Foto: ist
JAKARTA - Musik tradisional bukan sekadar peninggalan, melainkan napas identitas yang terus bergerak. Hal itu ditunjukkan oleh Barak Karinding, grup musik asal Balaraja, Tangerang, yang menggabungkan instrumen bambu tradisional karinding dengan aransemen modern. Penampilan mereka di Soundtuari Festival Lombok 2025 menandai bagaimana tradisi bisa menemukan relevansi di kancah global.
Festival yang digelar di Gili Air, Lombok Utara, menghadirkan musisi dari berbagai belahan dunia. Pulau kecil ini disulap menjadi panggung terbuka selama tiga hari, memadukan musik dan seni visual dalam skala internasional. Di tengah atmosfer itu, denting karinding tampil sebagai representasi budaya Nusantara yang sanggup berdialog dengan musik kontemporer.

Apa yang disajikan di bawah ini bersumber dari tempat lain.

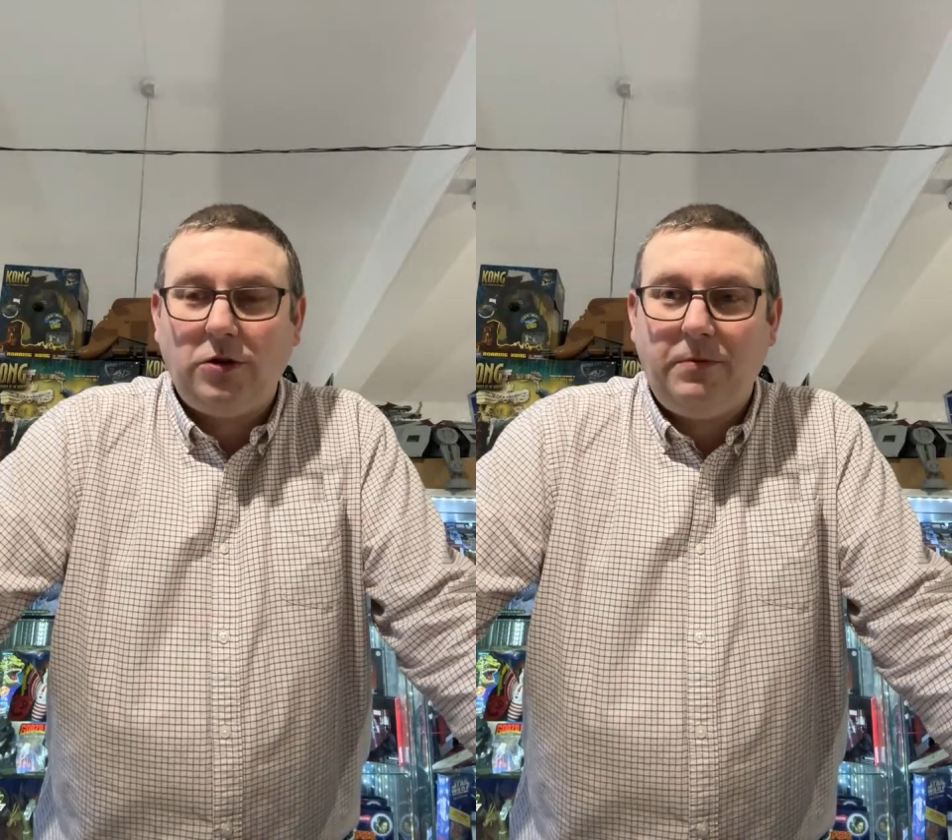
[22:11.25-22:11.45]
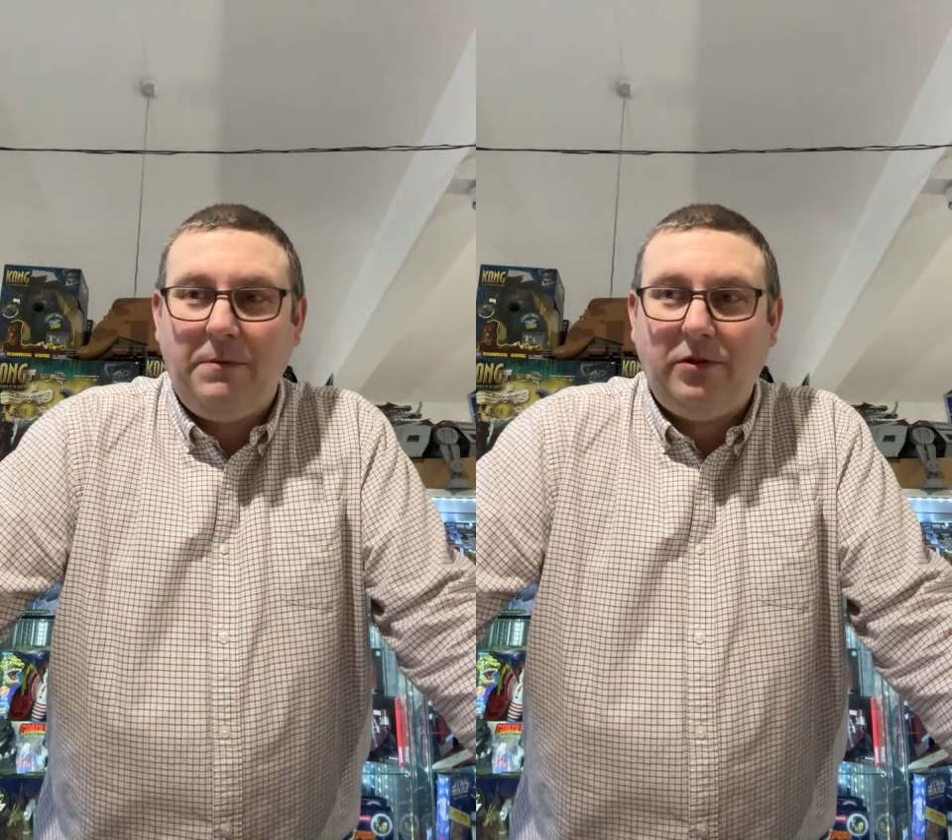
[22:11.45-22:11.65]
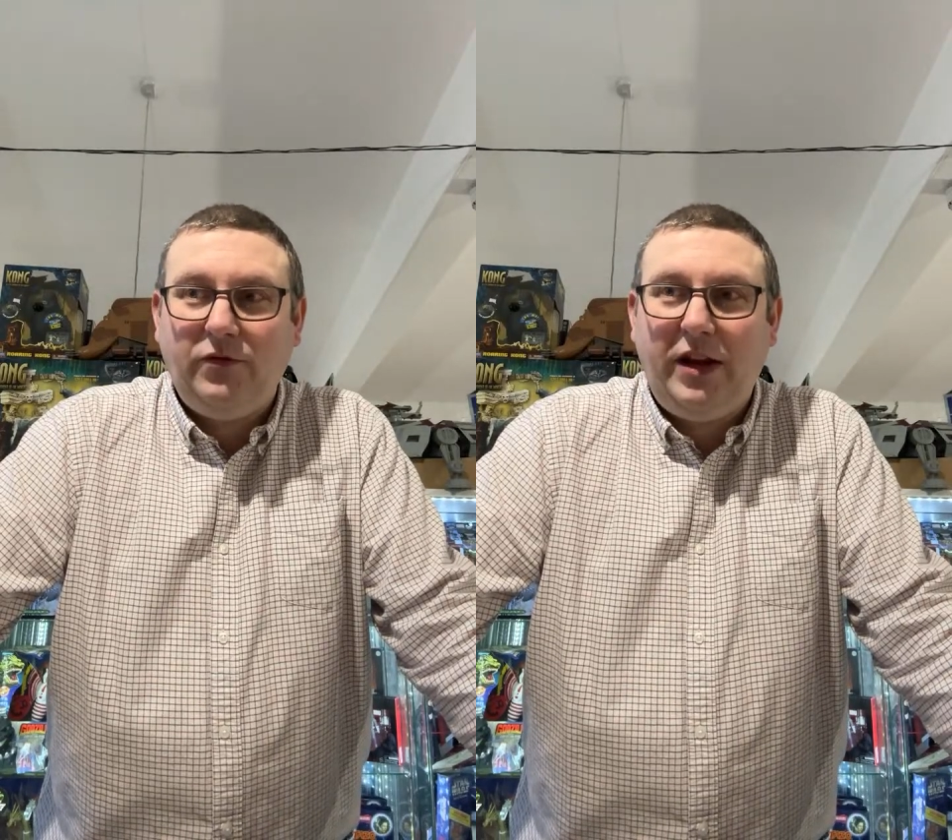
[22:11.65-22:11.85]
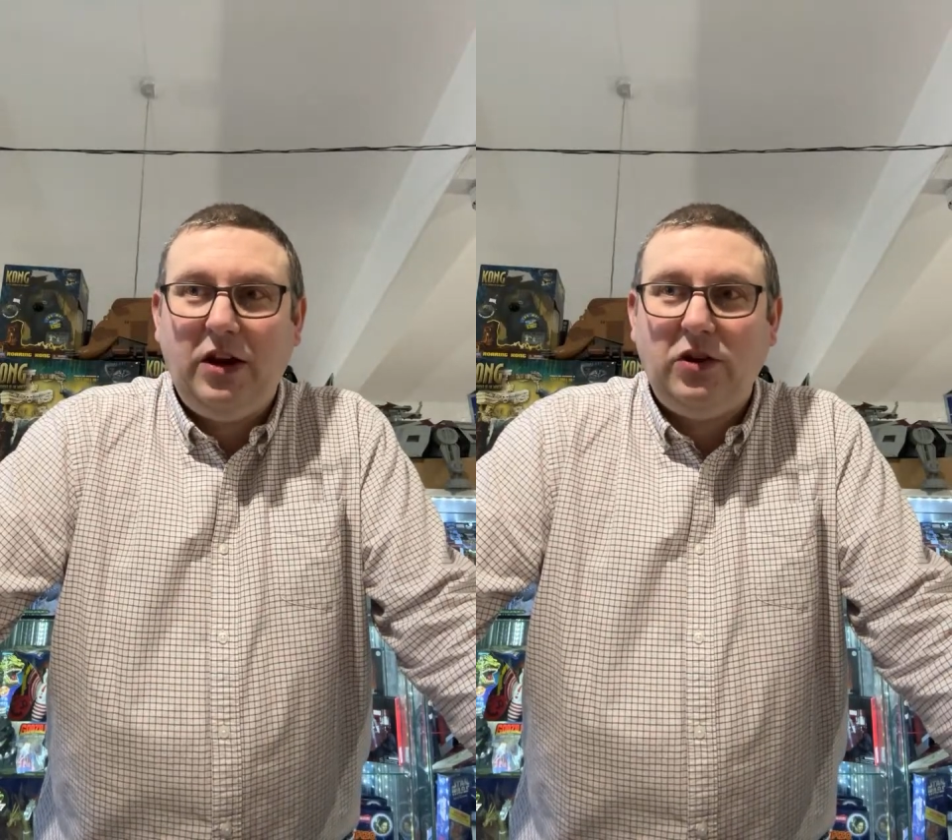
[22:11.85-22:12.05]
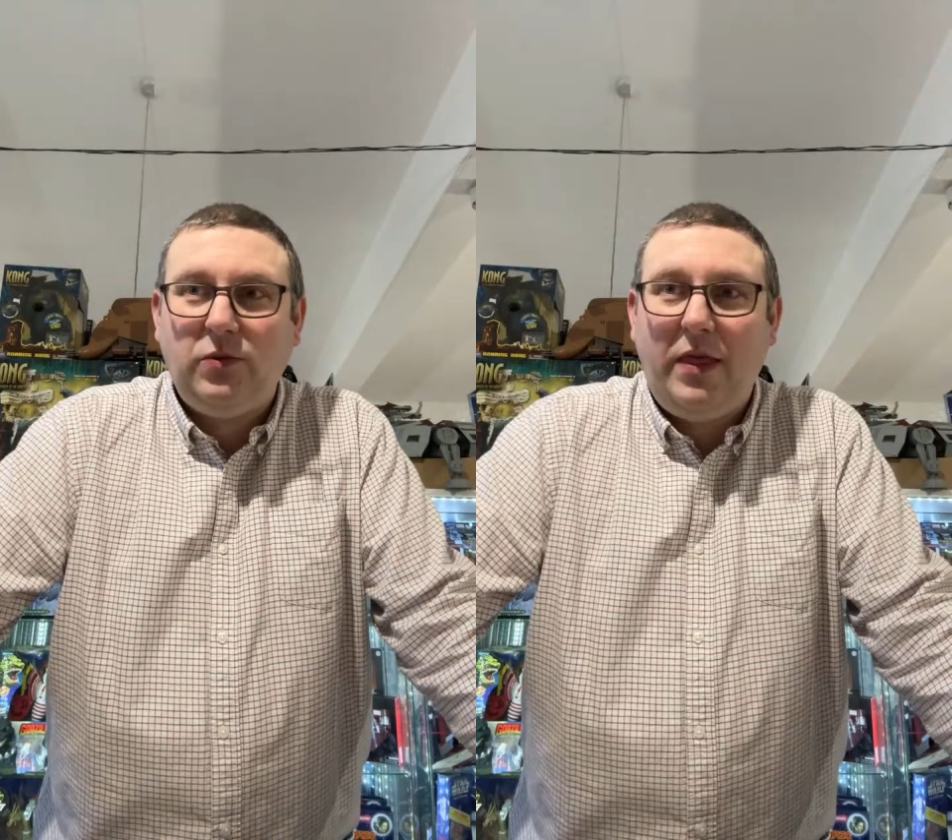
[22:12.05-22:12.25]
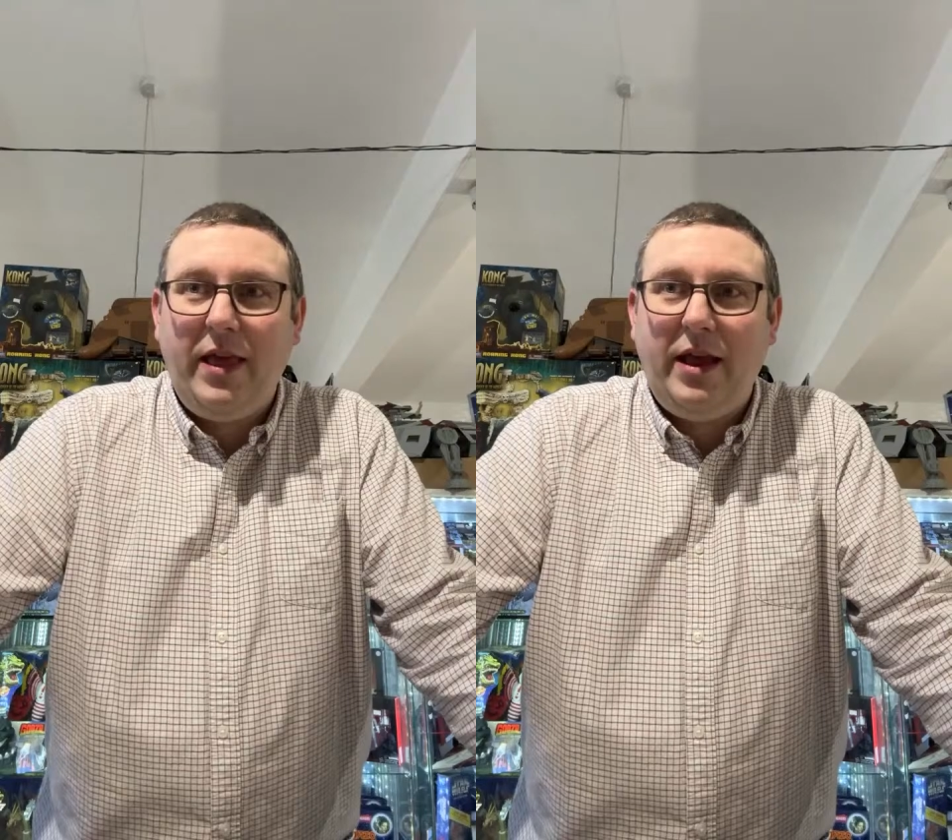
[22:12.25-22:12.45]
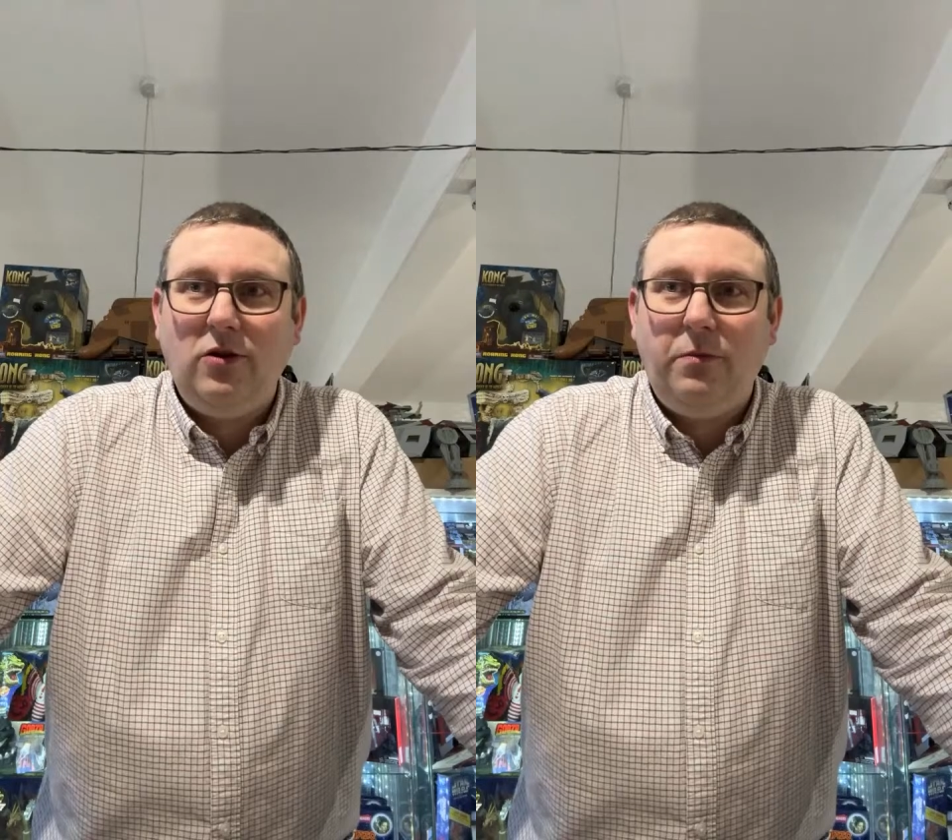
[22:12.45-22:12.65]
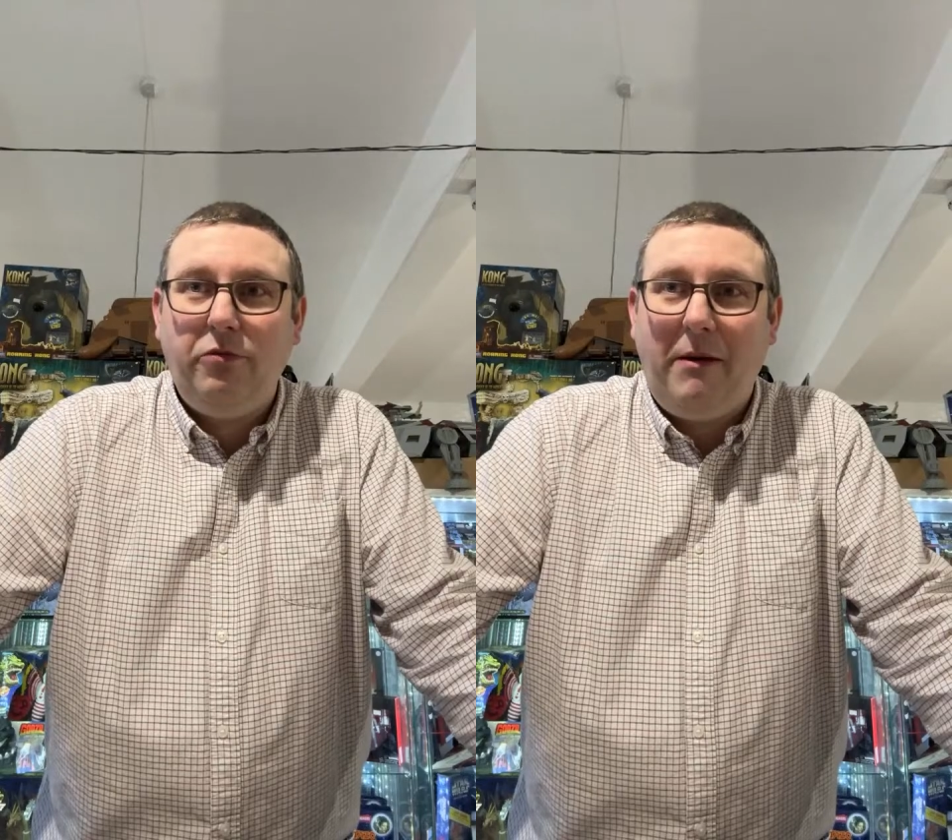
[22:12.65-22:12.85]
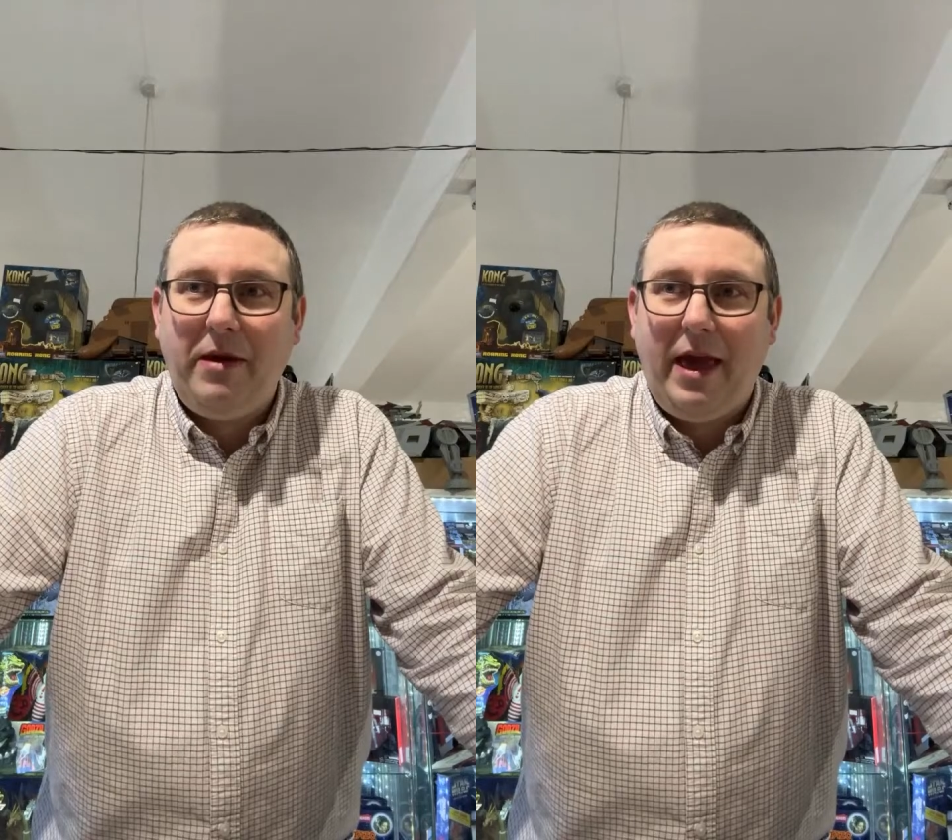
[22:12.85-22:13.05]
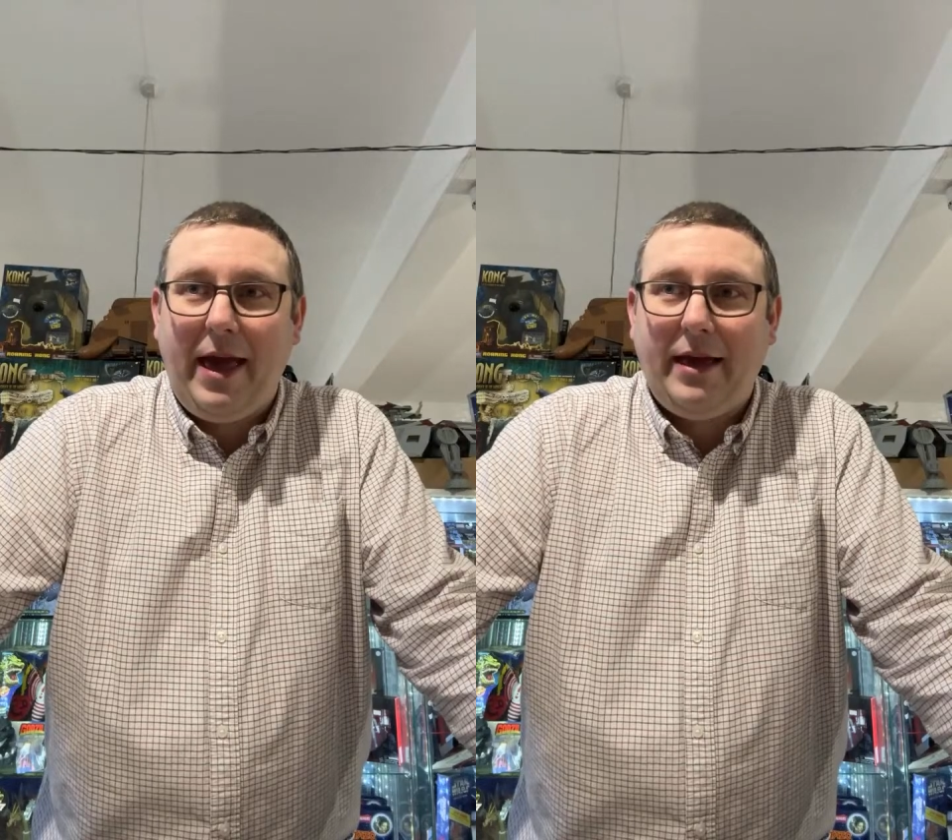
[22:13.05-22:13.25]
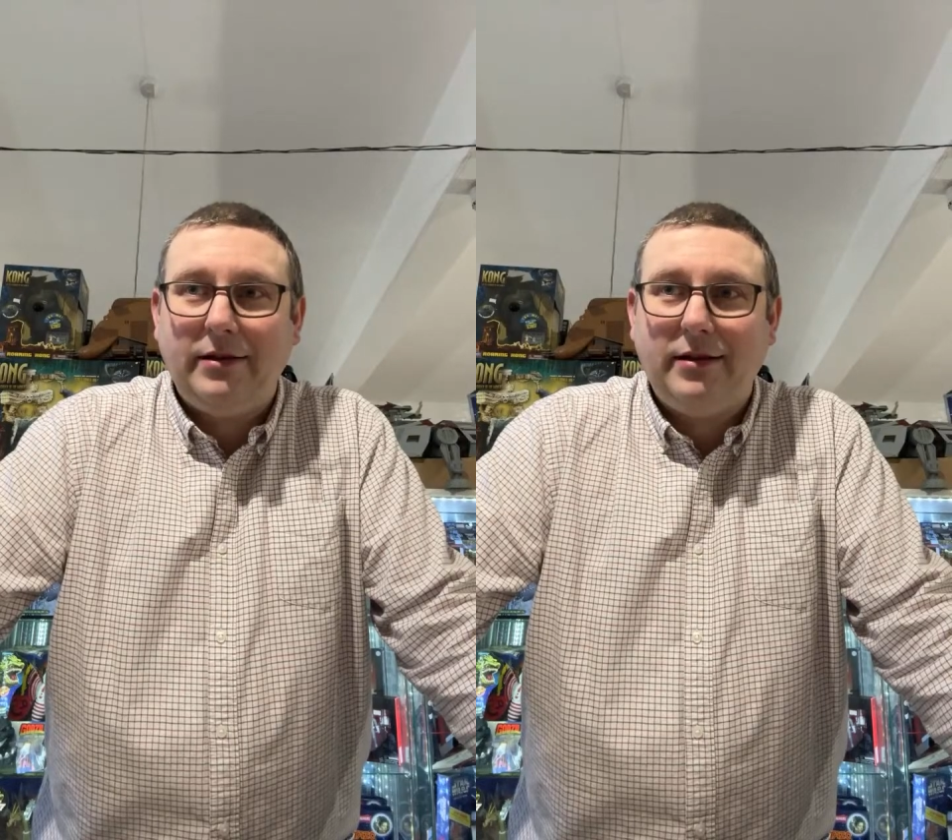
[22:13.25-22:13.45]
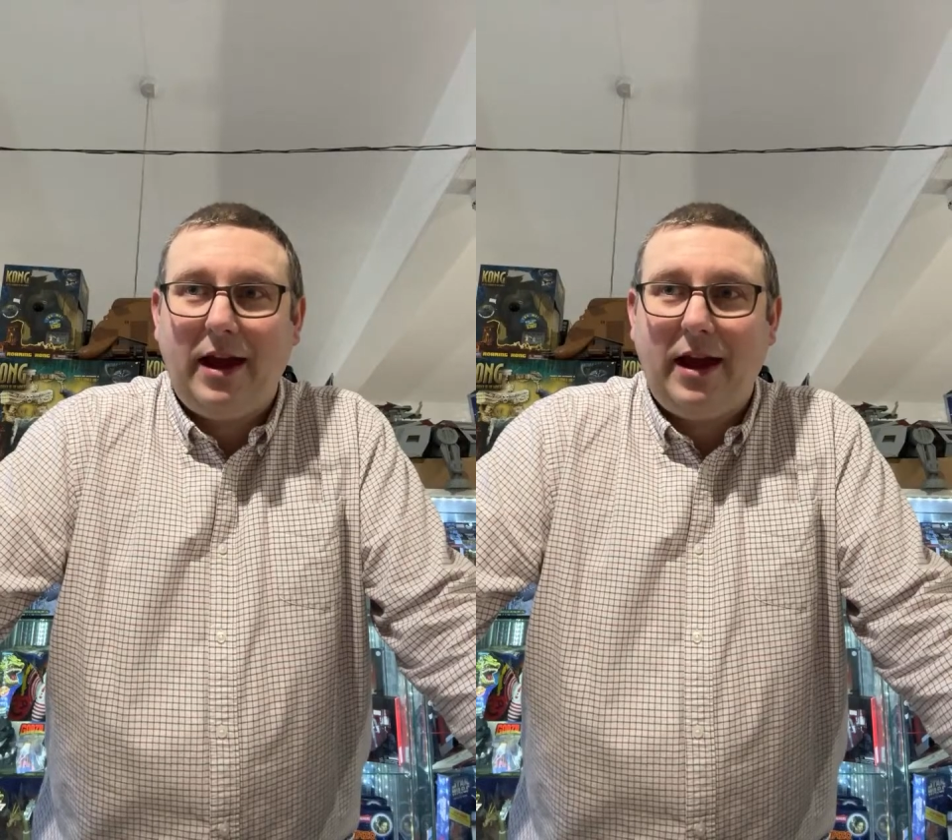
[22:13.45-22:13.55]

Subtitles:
people's videos when they do premieres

Kapten Barak Karinding, Ahmad Lamhatunazauri atau Ncek, menyebut pengalaman tampil di Gili Air sebagai momentum penting.
“Kami sangat terhormat bisa berada di sini. Terima kasih untuk semua pihak yang telah mendukung,” ujarnya.
Ncek menekankan dukungan dari beragam pihak menjadi penopang utama perjalanan mereka.
“Selain Pemda Kabupaten Tangerang, kami juga mengucapkan terima kasih kepada Agung Sedayu Group dan PIK2. Mereka memberi kami energi dan kepercayaan untuk membawa musik karinding tampil di panggung internasional,” kata dia.
Kehadiran Barak Karinding mempertegas pentingnya kolaborasi antara seniman, pemerintah, dan sektor swasta dalam menjaga keberlangsungan budaya. Dukungan dari korporasi seperti Agung Sedayu Group dan PIK2 menunjukkan bahwa pelestarian tradisi bisa sejalan dengan pembangunan modern.
Di Gili Air, karinding tidak hanya sekadar dimainkan, tetapi juga diberi panggung untuk hidup dan didengar dunia. Dari bambu sederhana lahir resonansi yang mengingatkan: budaya lokal adalah bagian dari wajah global Indonesia.